***** EXERCISE INPUTS *****

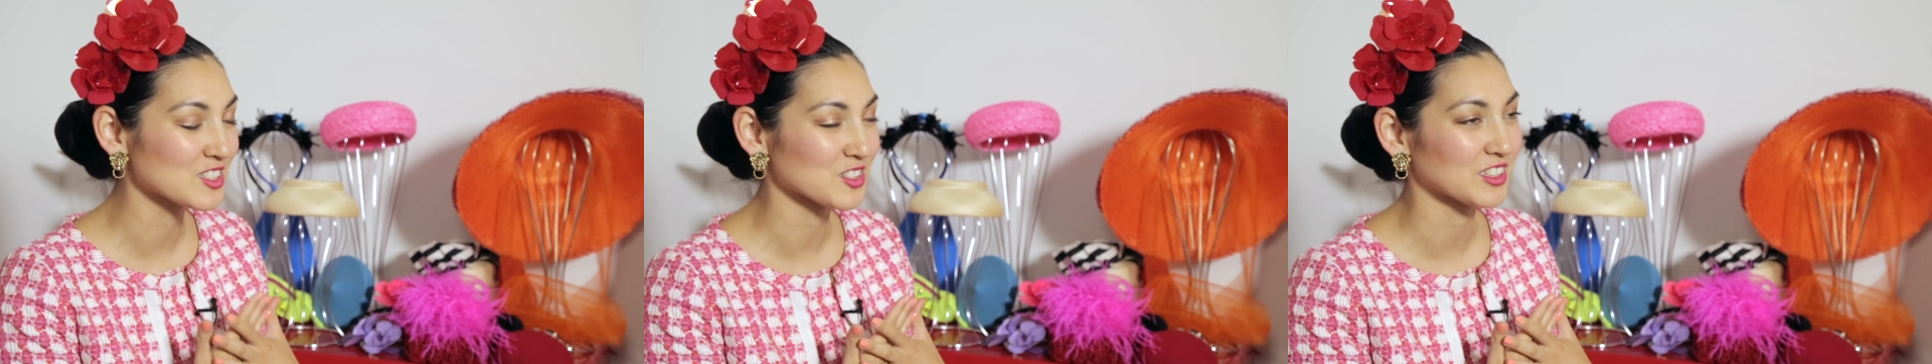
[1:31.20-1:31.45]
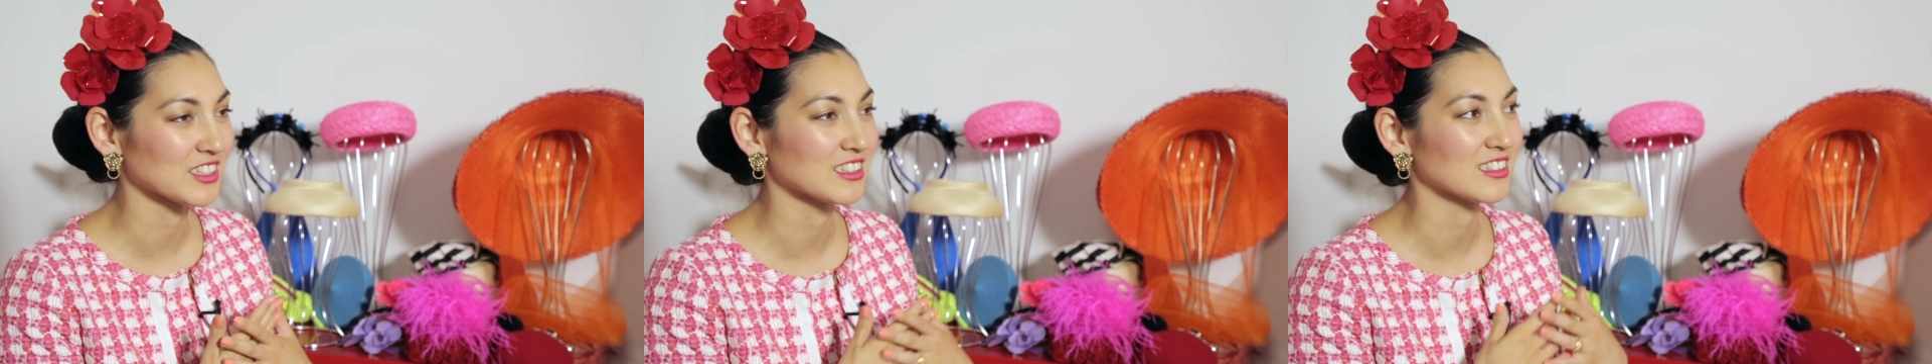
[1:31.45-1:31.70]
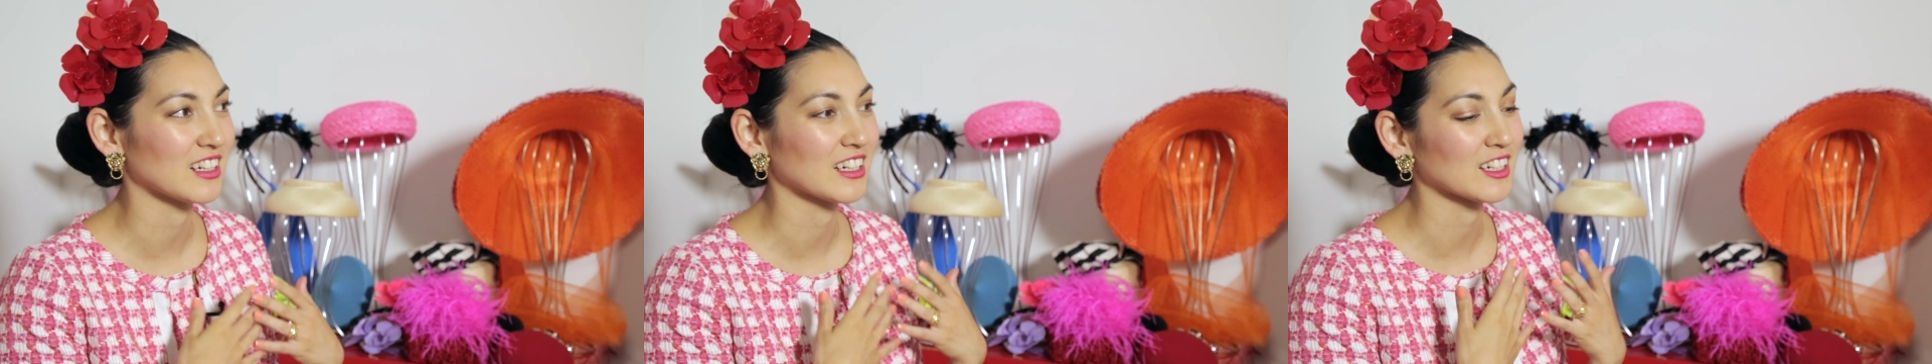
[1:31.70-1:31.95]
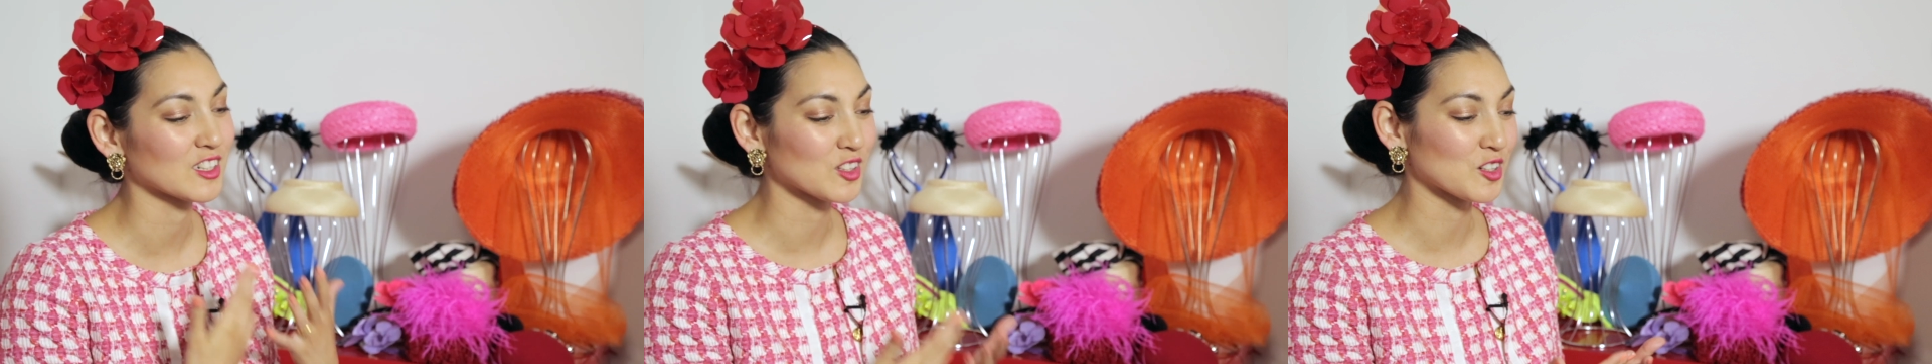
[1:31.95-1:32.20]
enjoy it. I
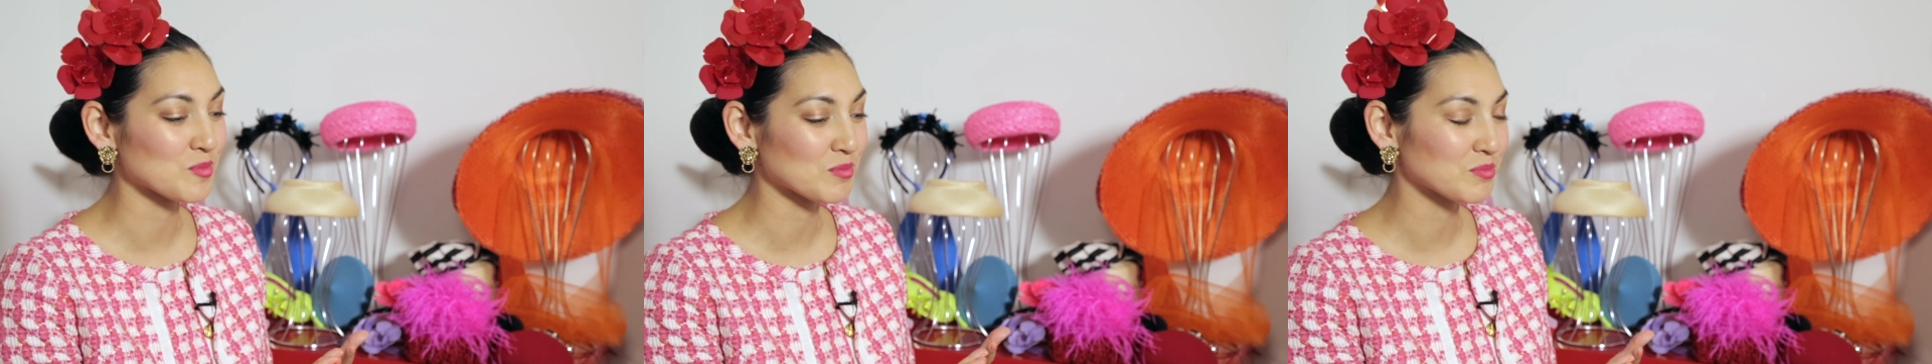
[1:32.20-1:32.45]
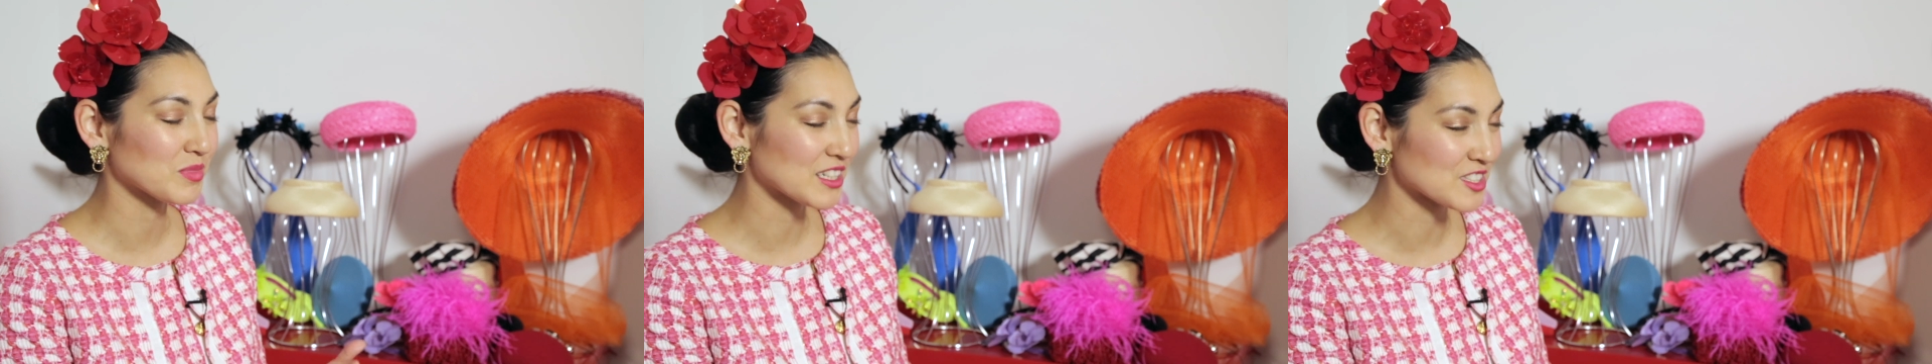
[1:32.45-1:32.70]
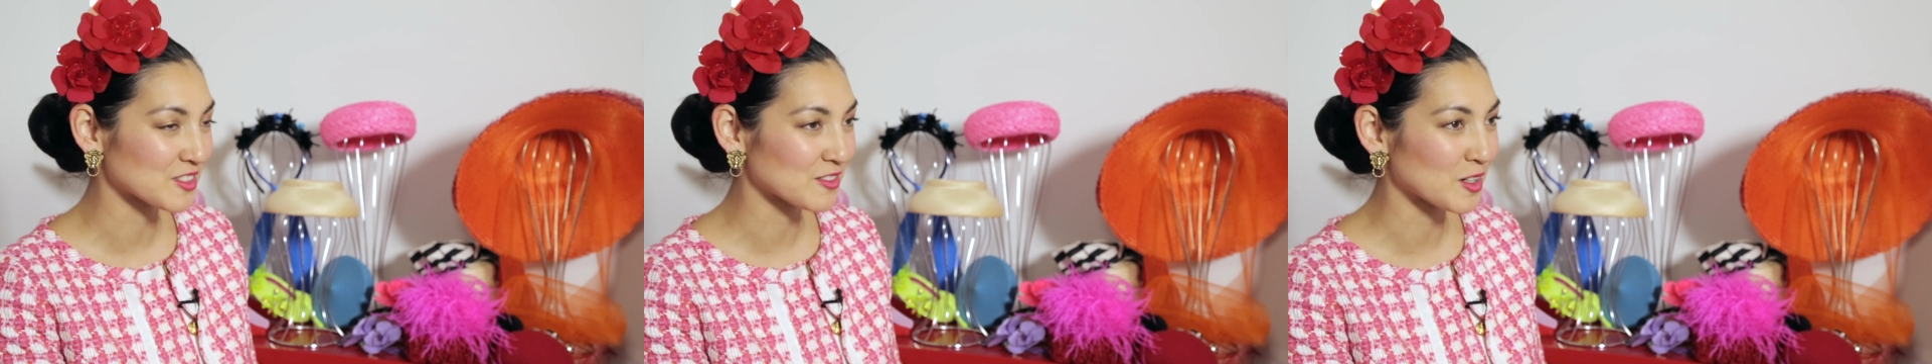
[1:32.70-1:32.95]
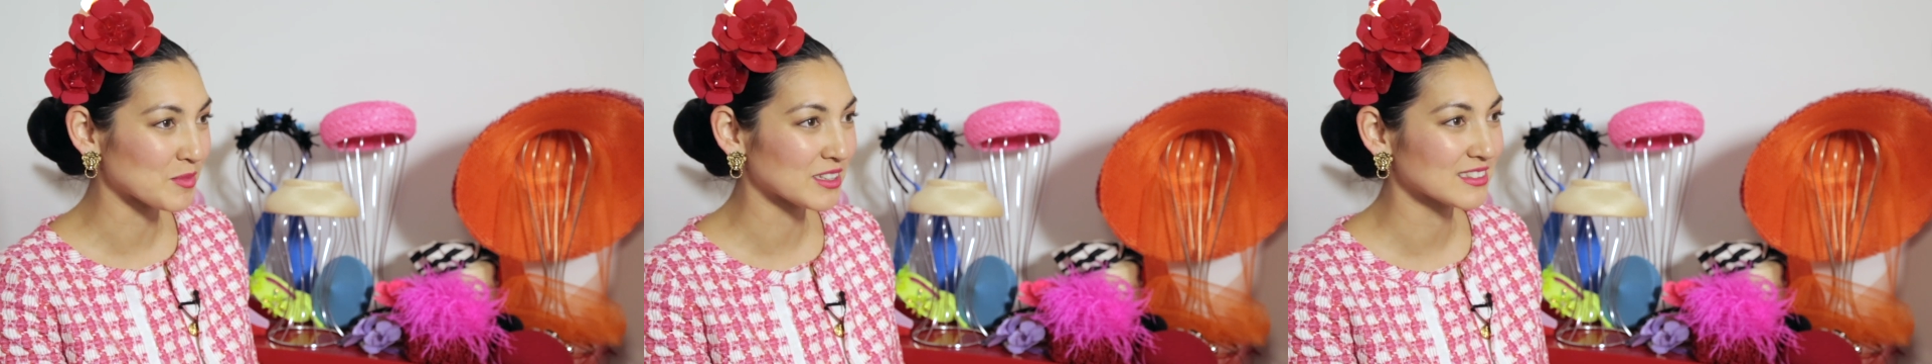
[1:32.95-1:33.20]
get a lot of pleasure
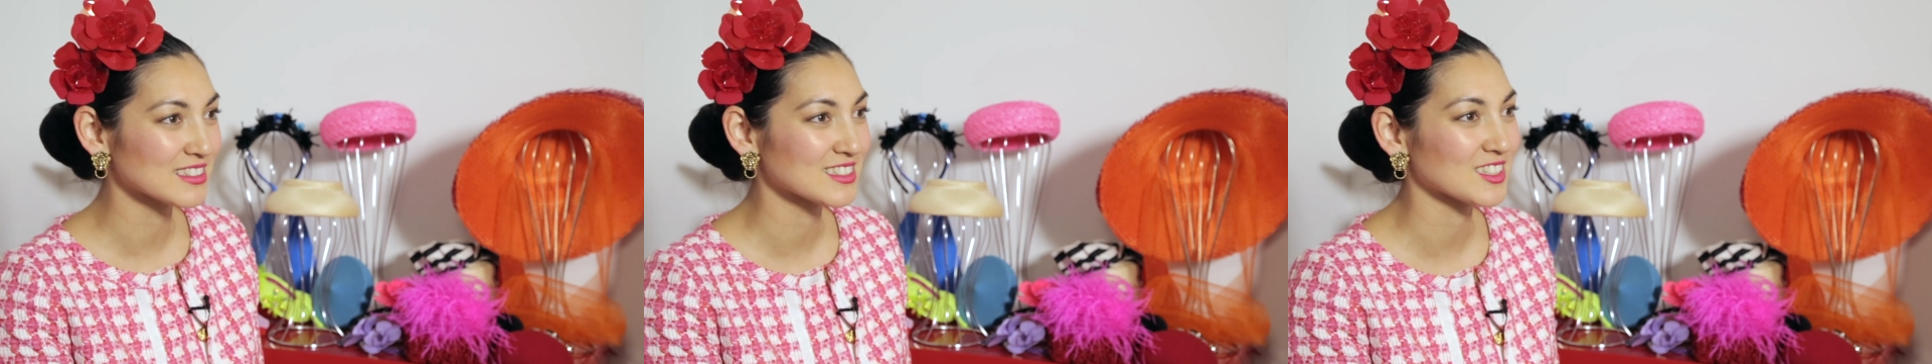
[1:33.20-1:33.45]
from it.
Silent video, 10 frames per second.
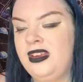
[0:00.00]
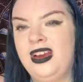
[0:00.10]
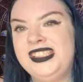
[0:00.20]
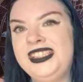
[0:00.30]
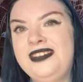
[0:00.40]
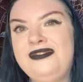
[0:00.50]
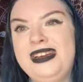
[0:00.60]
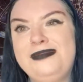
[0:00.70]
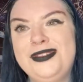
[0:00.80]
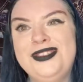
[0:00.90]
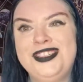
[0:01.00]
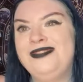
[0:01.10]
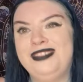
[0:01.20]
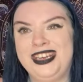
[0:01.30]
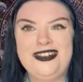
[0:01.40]
I just think they're really bougie
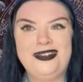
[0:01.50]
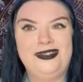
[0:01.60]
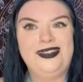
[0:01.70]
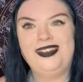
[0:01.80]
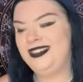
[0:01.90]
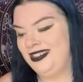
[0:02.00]
and really cool.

*****

- _GOAL OF THE EXERCISE_
Please return only the lines from the one holding "[1:31.95-1:32.20]" through the end of the data, both ends included; do not copy any pictures.

- _ANSWER SPACE_
[1:31.95-1:32.20]
enjoy it. I
[1:32.20-1:32.45]
[1:32.45-1:32.70]
[1:32.70-1:32.95]
[1:32.95-1:33.20]
get a lot of pleasure
[1:33.20-1:33.45]
from it.
Silent video, 10 frames per second.
[0:00.00]
[0:00.10]
[0:00.20]
[0:00.30]
[0:00.40]
[0:00.50]
[0:00.60]
[0:00.70]
[0:00.80]
[0:00.90]
[0:01.00]
[0:01.10]
[0:01.20]
[0:01.30]
[0:01.40]
I just think they're really bougie
[0:01.50]
[0:01.60]
[0:01.70]
[0:01.80]
[0:01.90]
[0:02.00]
and really cool.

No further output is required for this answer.